In your copy, include no images, and write out every entry below exactly as it stands.
[Opening MATERIALS PROVIDED section]
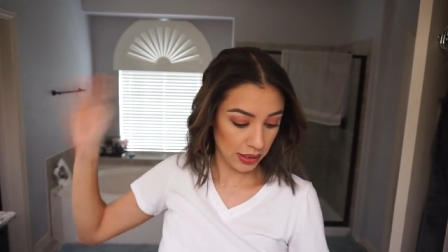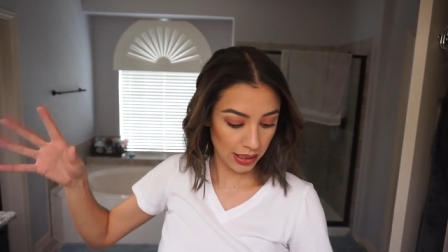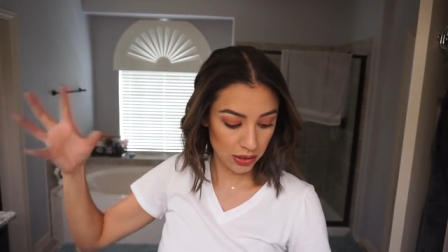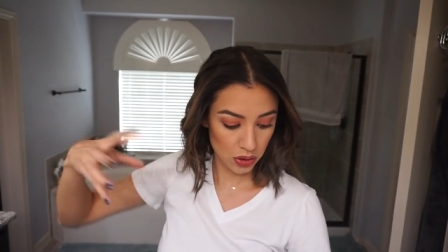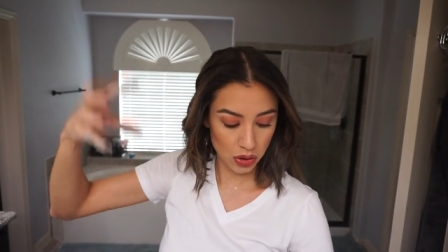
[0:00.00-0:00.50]

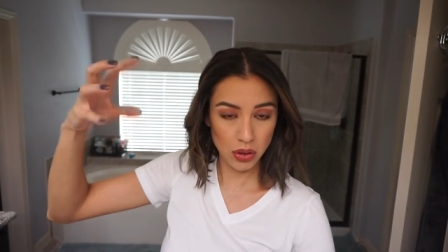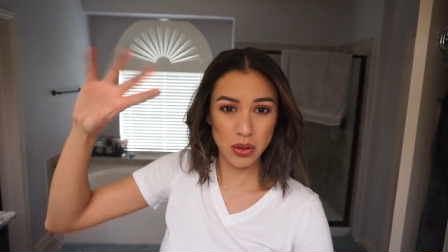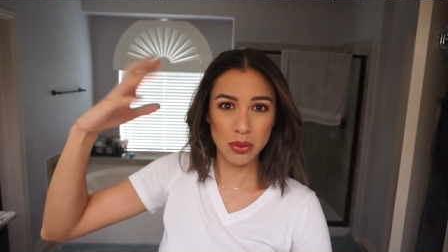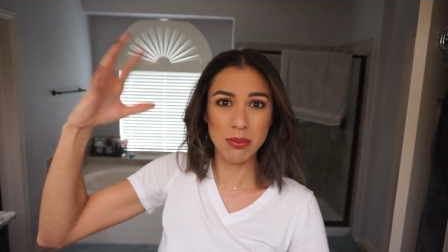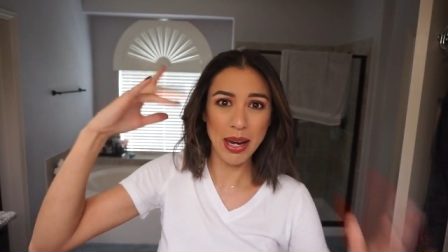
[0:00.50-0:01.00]

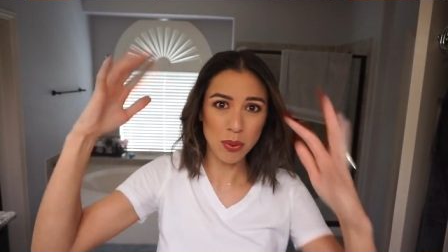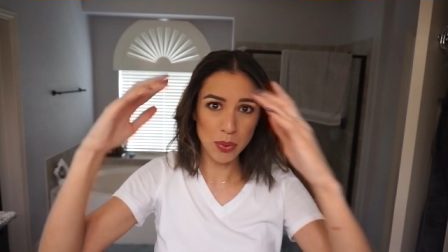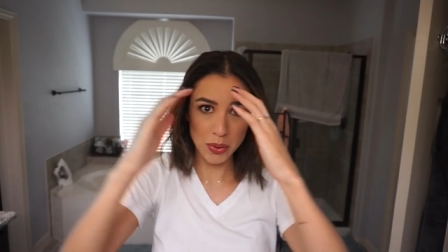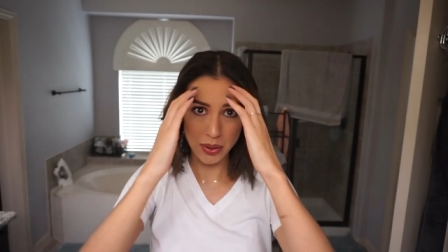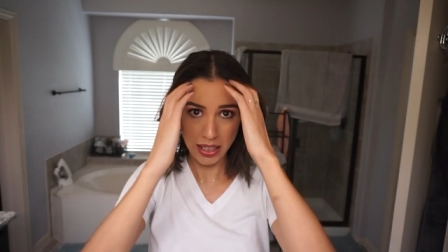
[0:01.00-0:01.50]
into my
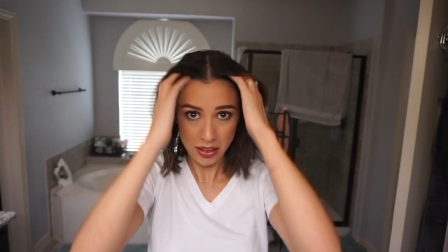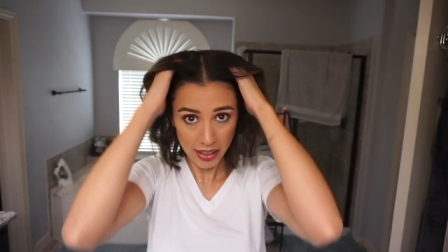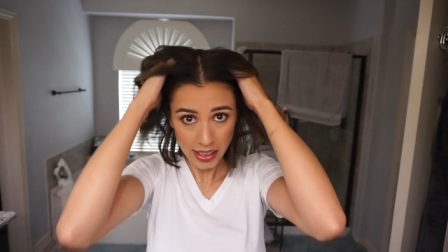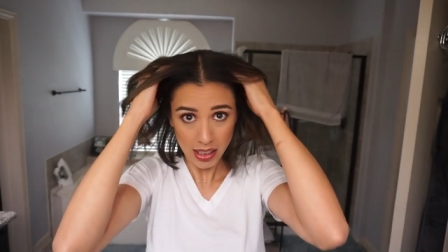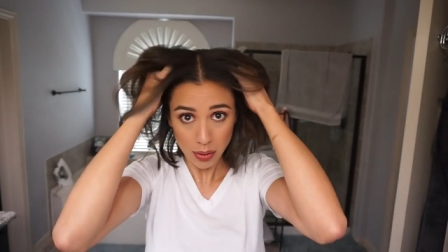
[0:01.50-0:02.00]
root
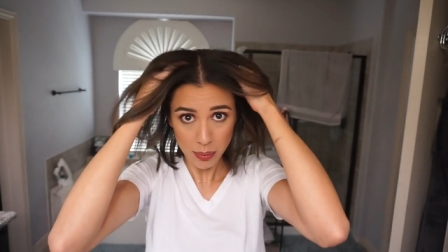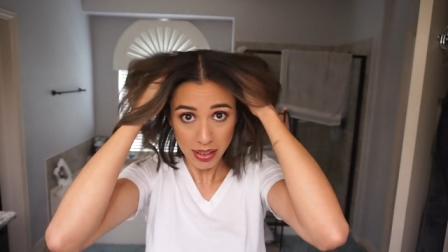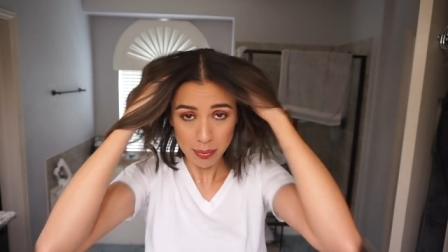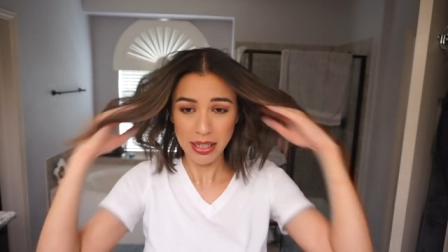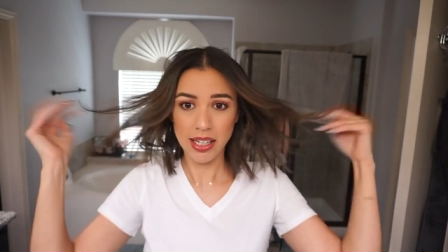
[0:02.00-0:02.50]
area
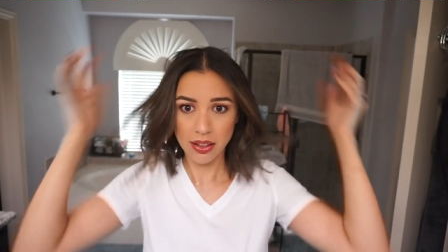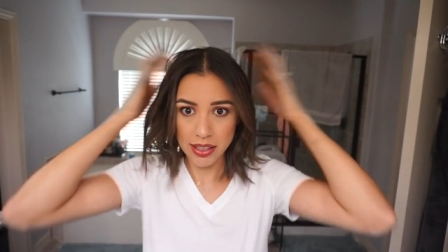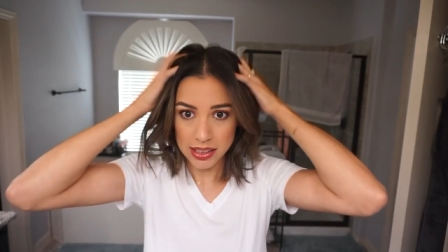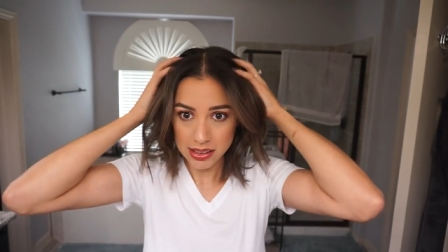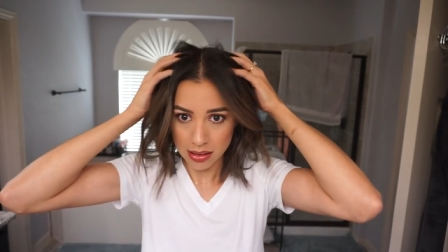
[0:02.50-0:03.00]
where my hair
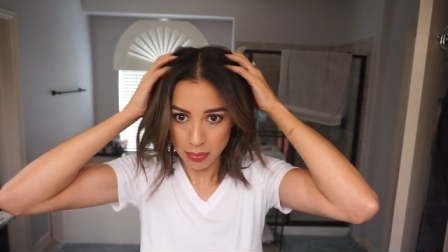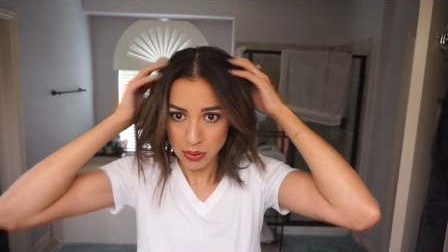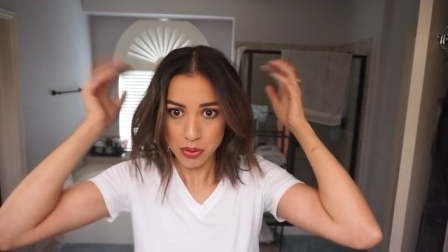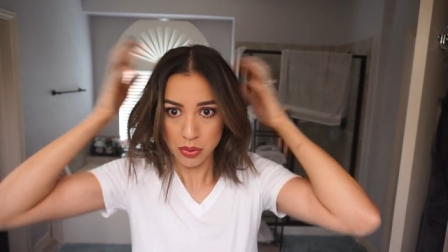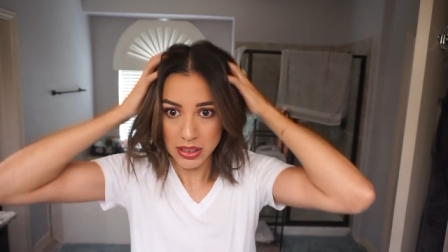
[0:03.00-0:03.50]
gets the
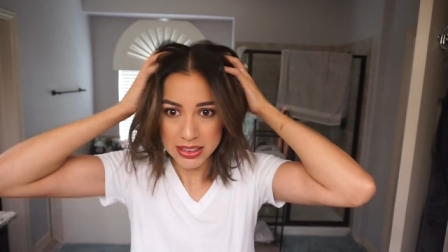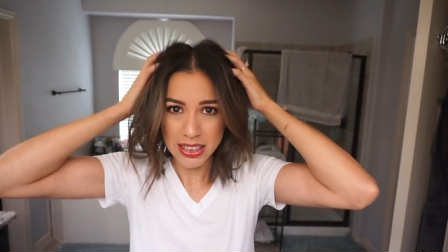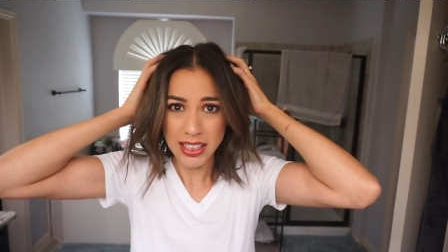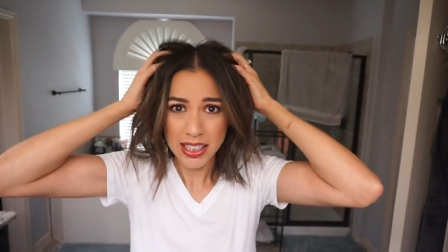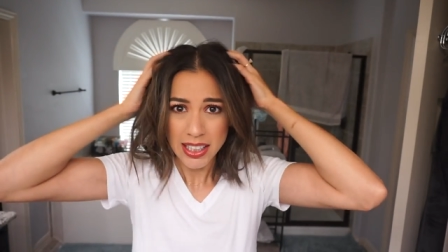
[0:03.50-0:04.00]
most
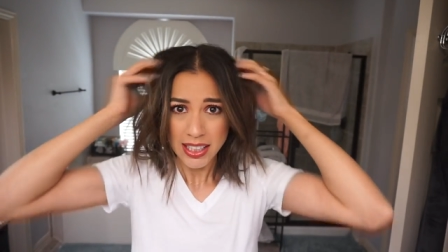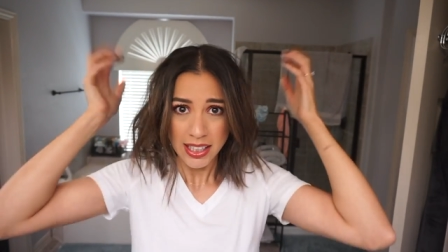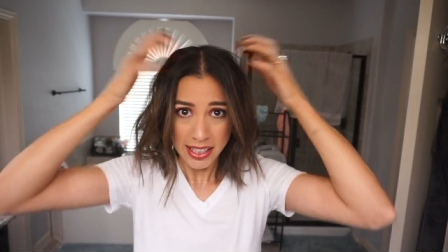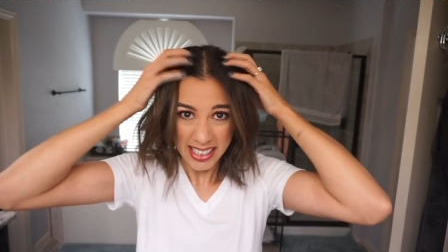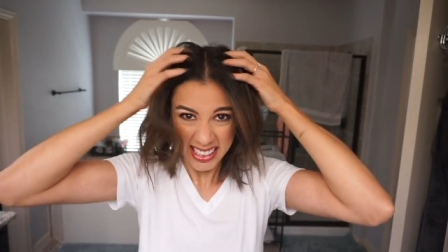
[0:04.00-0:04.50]
greasy
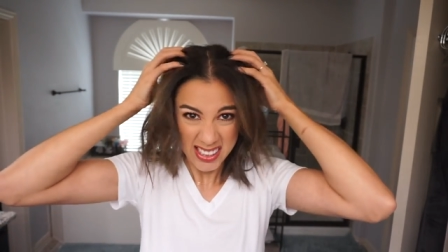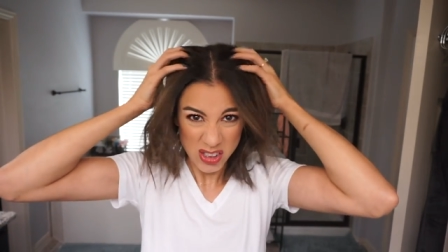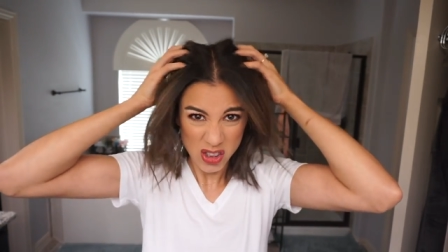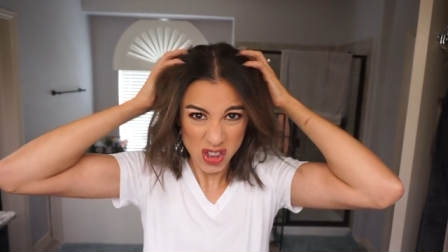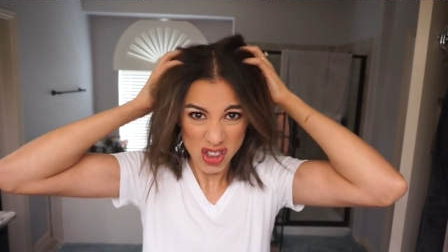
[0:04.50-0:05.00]
and I kind
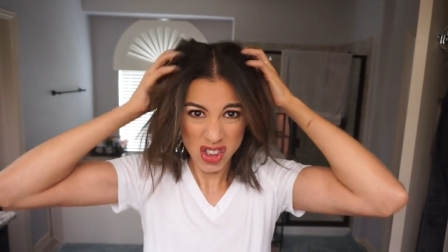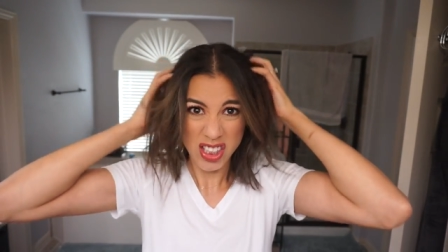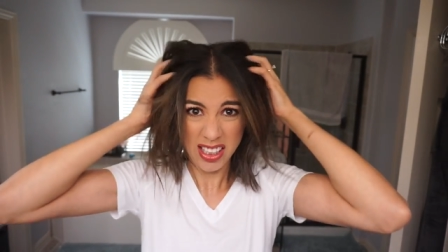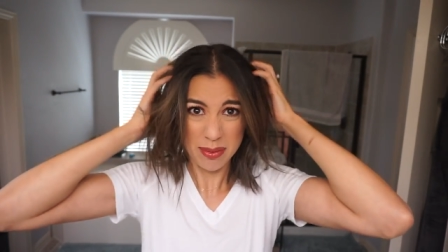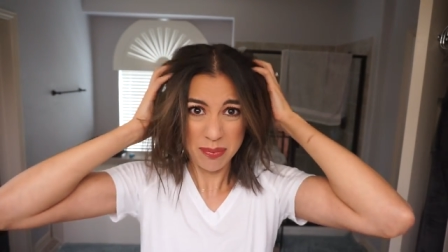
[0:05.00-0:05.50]
of just zhuzh
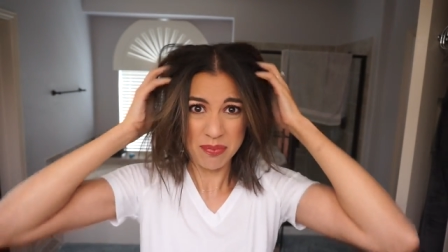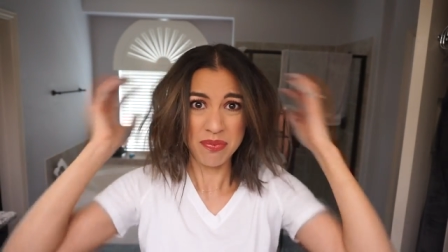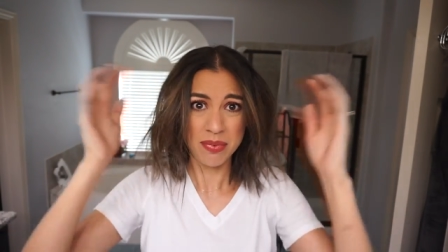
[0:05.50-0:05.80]
it up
[Closing MATERIALS PROVIDED section]
# SOLUTION:
[0:00.00-0:00.50]

[0:00.50-0:01.00]

[0:01.00-0:01.50]
into my
[0:01.50-0:02.00]
root
[0:02.00-0:02.50]
area
[0:02.50-0:03.00]
where my hair
[0:03.00-0:03.50]
gets the
[0:03.50-0:04.00]
most
[0:04.00-0:04.50]
greasy
[0:04.50-0:05.00]
and I kind
[0:05.00-0:05.50]
of just zhuzh
[0:05.50-0:05.80]
it up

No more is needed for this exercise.